I just read that as $\mathbb{N}$ is $C^*$-embedded in $\mathbb{R}$, then $\beta\mathbb{N}$ is embedded in $\beta\mathbb{R}$.
A subset $A$ of a space $X$ is said to be $C^*$-embedded if every continuous bounded $f:A\to \mathbb{R}$ has a continuous extension to the whole $X$. So, clearly by Tietze's theorem $\mathbb{N}$ is $C^*$-embedded in $\mathbb{R}$.
I don't see why this implies $\beta\mathbb{N}$ is embedded in $\beta\mathbb{R}$.
How can we construct this embedding?
This proof is based on Grumpy's suggestion. Let $A$ and $B$ the collection of all continuous function from $\Bbb{N}$ to $[0,1]$ and $\Bbb{R}$ to $[0,1]$, respectively.
Let define $\iota : [0,1]^A\to [0,1]^B$ as follows: for $g\in B$ and $x \in [0,1]^A$, define $$\iota(x)(g) = x(g|_\Bbb{N})$$ (Note that $x$ is a function from $A$ to $[0,1]$, and $\iota(x)$ will be a function from $B$ to $[0,1]$.)

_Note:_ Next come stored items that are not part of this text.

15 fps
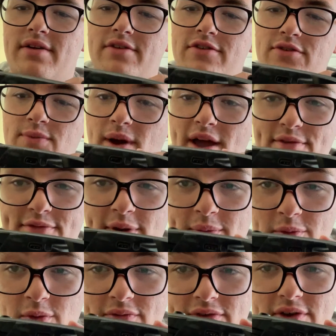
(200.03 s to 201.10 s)
This is why I filmed the
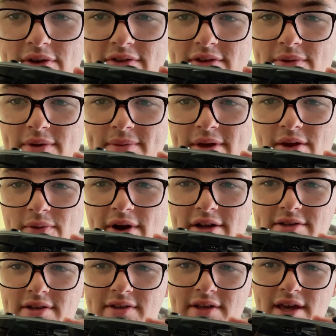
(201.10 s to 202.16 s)
review, because I want to be able to watch
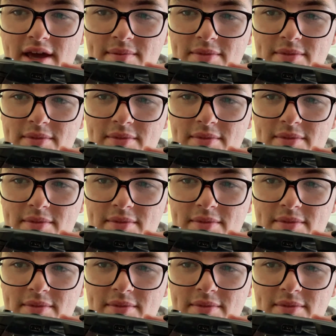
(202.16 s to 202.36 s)
this again,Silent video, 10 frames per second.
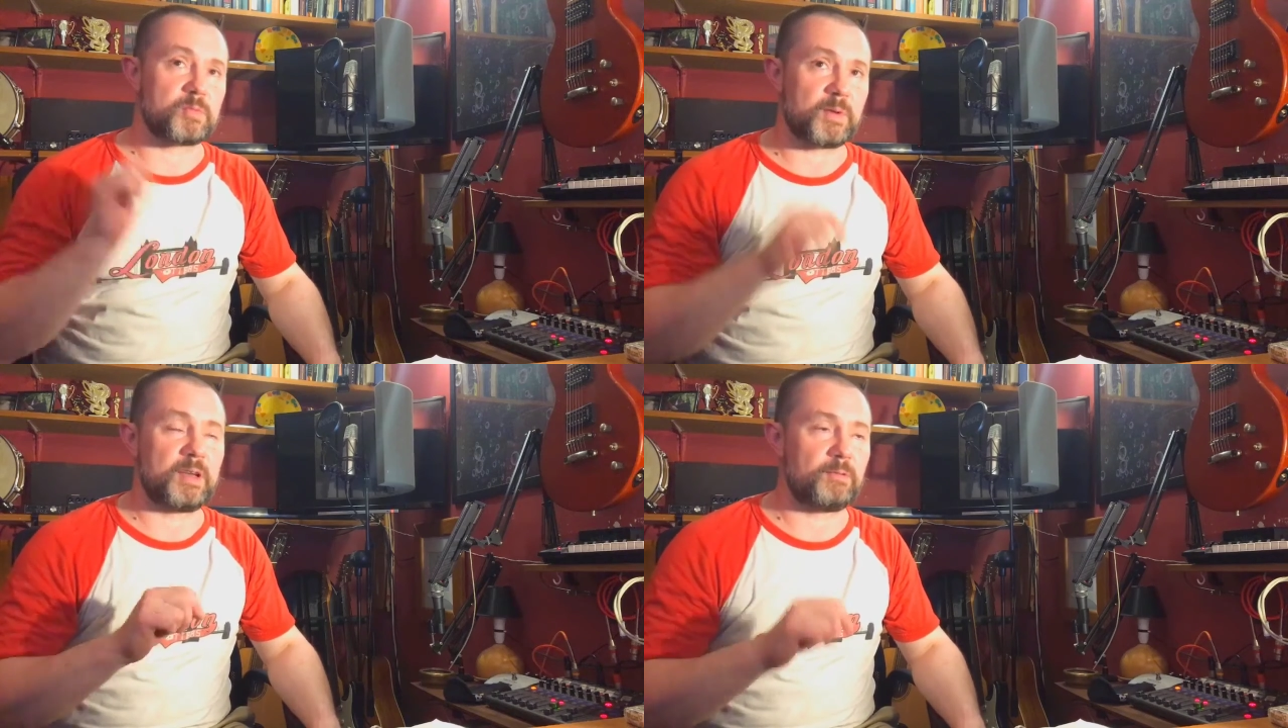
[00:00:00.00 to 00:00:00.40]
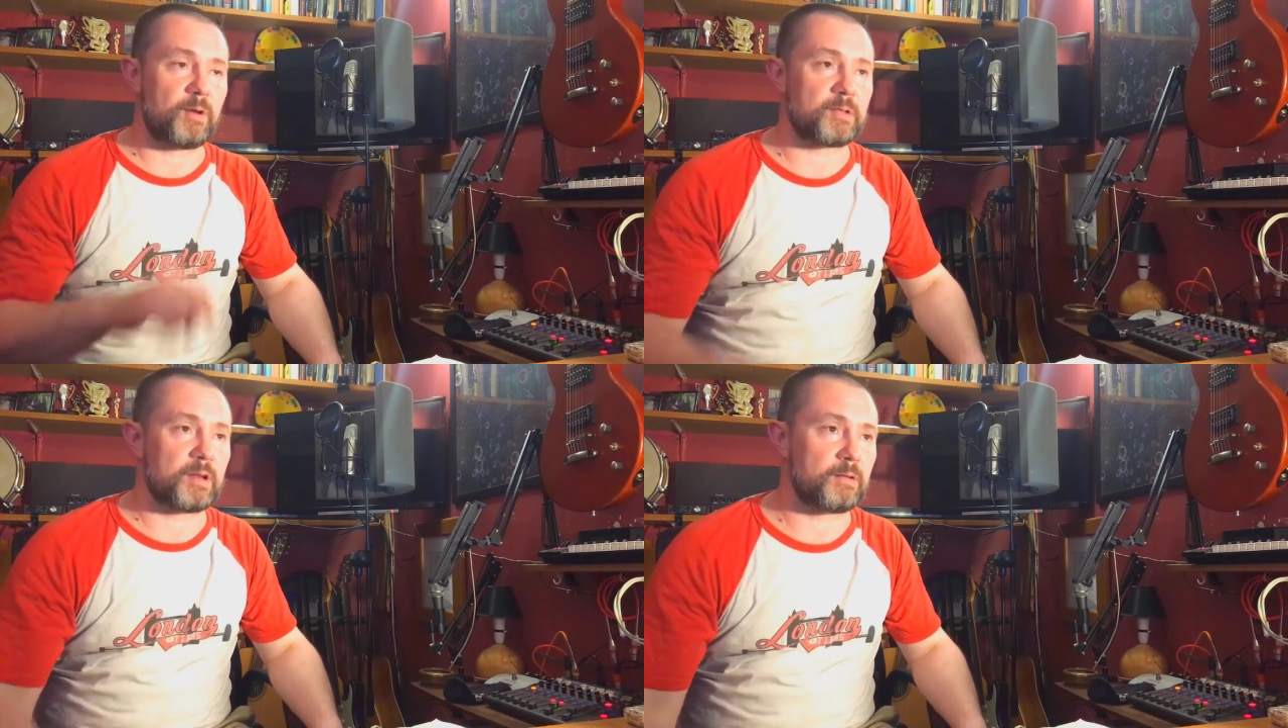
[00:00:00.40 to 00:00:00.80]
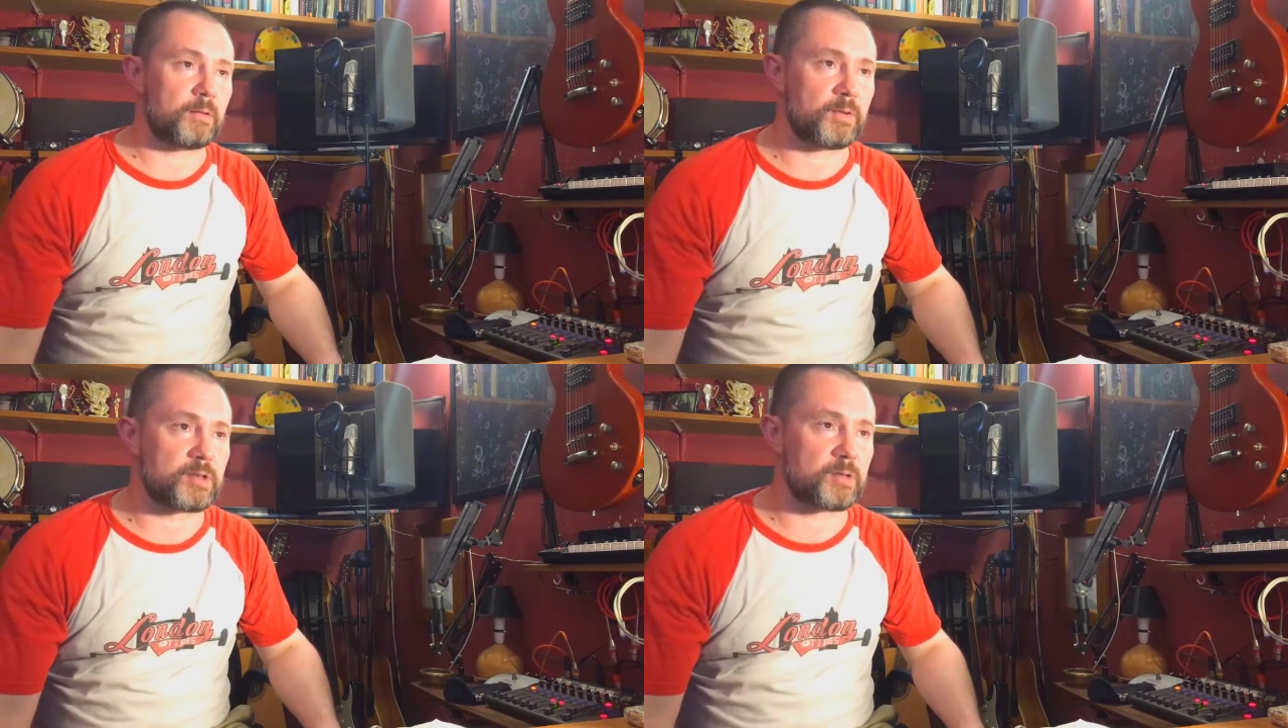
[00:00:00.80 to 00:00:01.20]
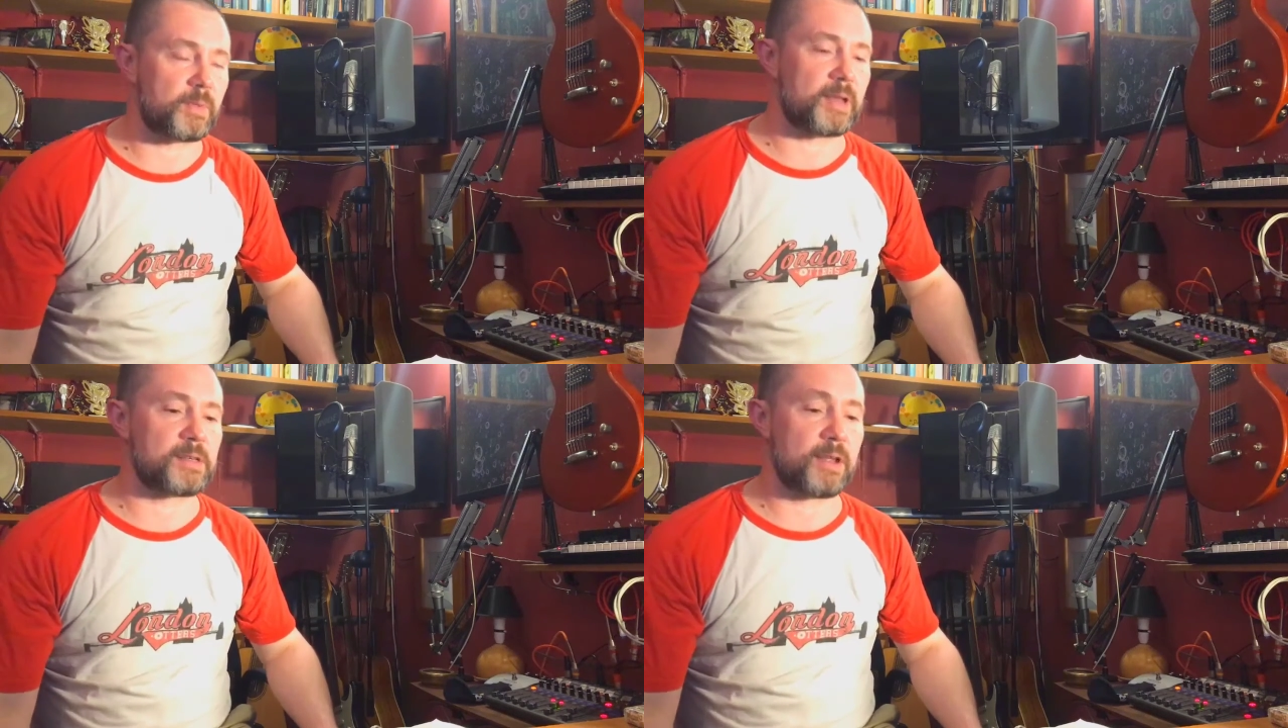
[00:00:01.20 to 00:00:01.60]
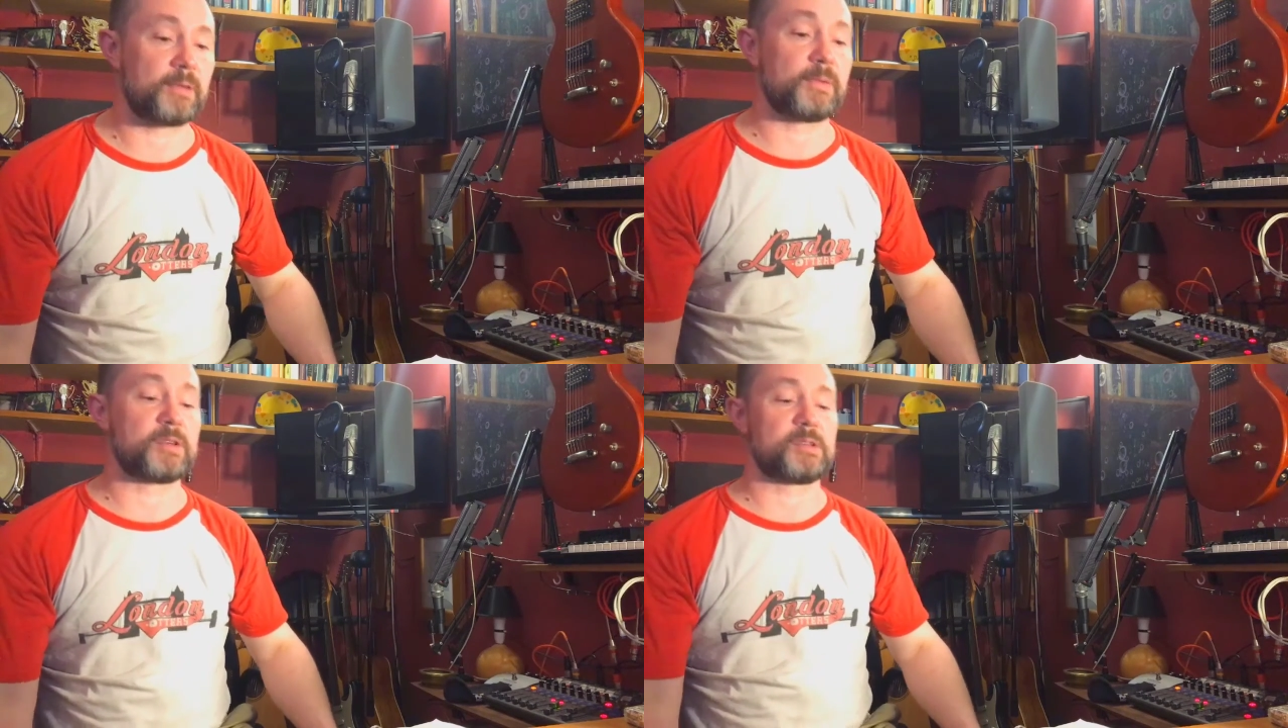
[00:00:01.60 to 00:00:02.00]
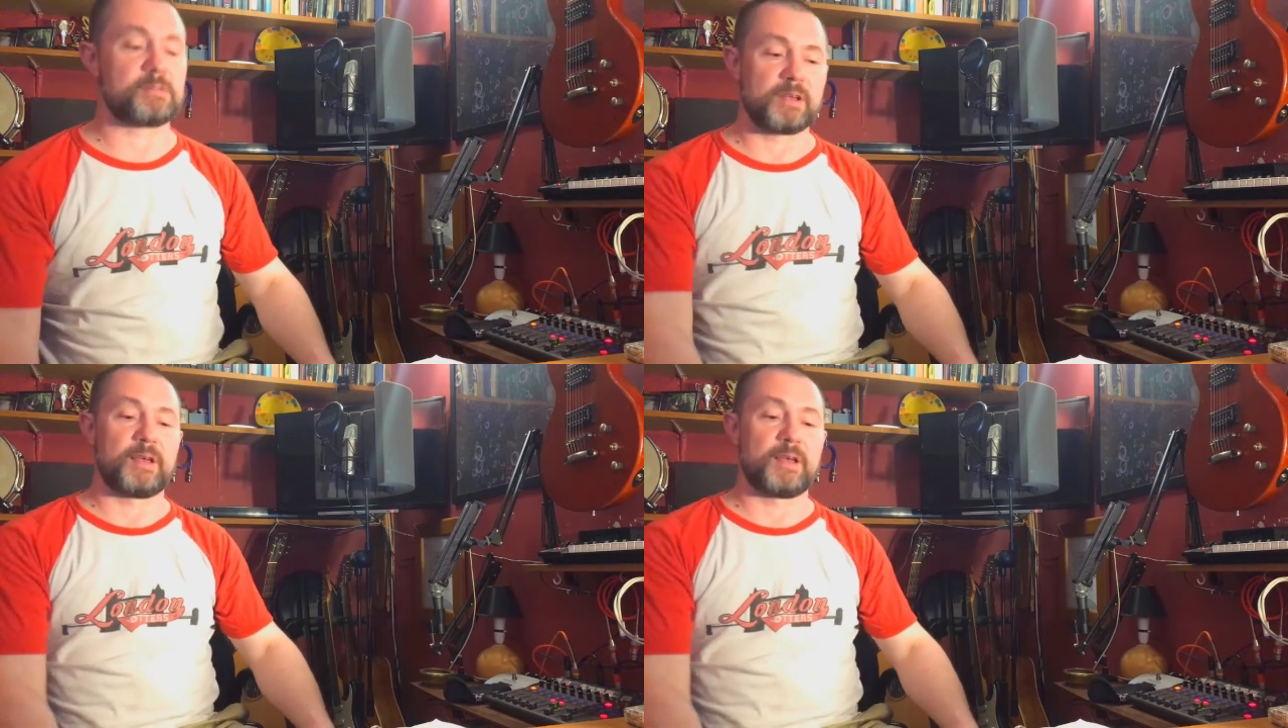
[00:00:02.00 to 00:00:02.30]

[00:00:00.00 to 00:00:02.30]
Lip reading: but he wrote the original bass line, which is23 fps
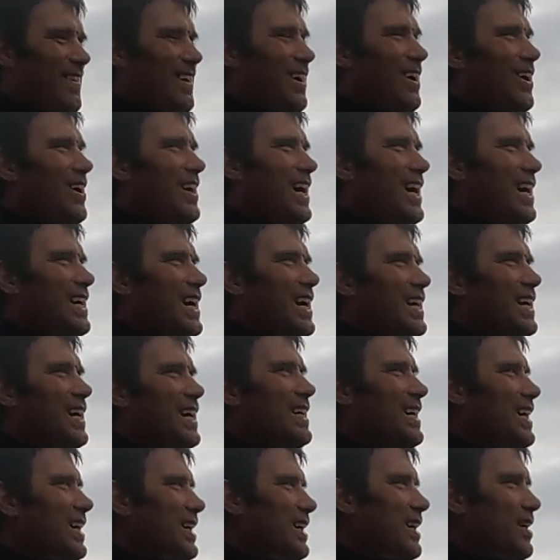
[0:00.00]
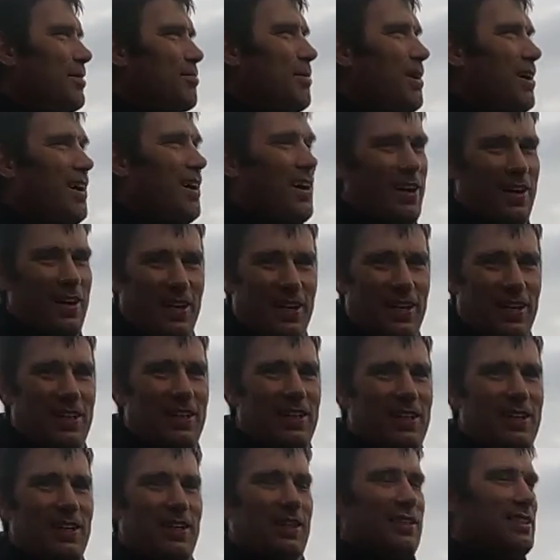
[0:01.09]
Oh, yeah. Come on.
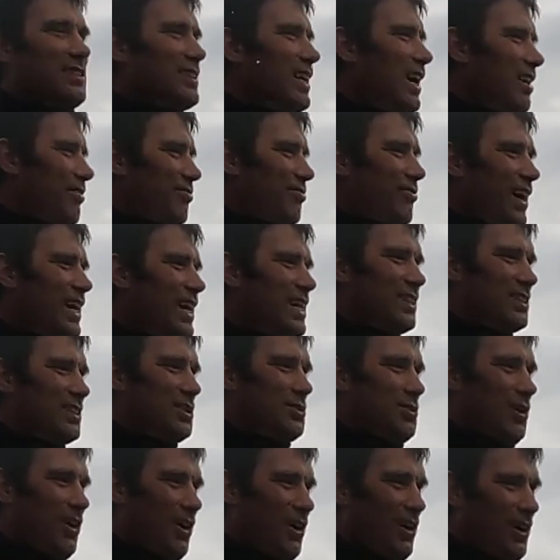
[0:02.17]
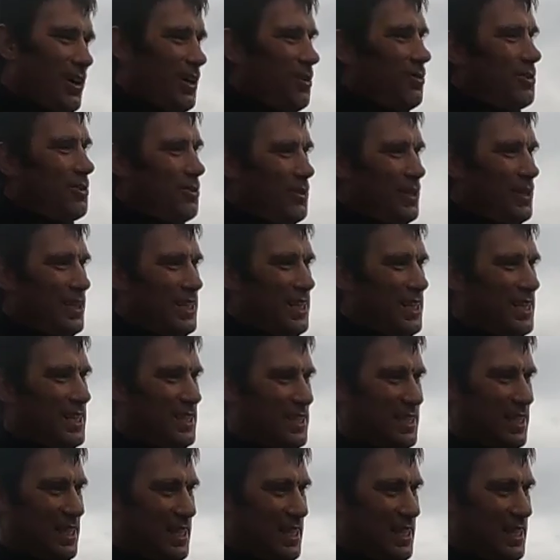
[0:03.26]
It's not fighting too hard. I wonder what it is.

Since each component of $\iota$ is continuous, $\iota$ itself is also continuous. Moreover, since $\Bbb{N}$ is $C^*$-embedded into $\Bbb{R}$, $\iota$ is one-to-one.
For embeddings $h_\Bbb{N}(n) := \langle f(n)\rangle_{f\in A}$ and $h_\Bbb{R}(r) := \langle g(r)\rangle_{g\in B}$ we can show that $$h_\Bbb{R}(n) = \iota(h_\Bbb{N}(n))$$ for all $n\in \Bbb{R}$. Therefore $\iota$ defines a map from $h_\Bbb{N}(\Bbb{N})$ to $h_\Bbb{R}(\Bbb{R})$, and so $\iota$ gives a map from $\beta\Bbb{N}$ to $\beta\Bbb{R}$.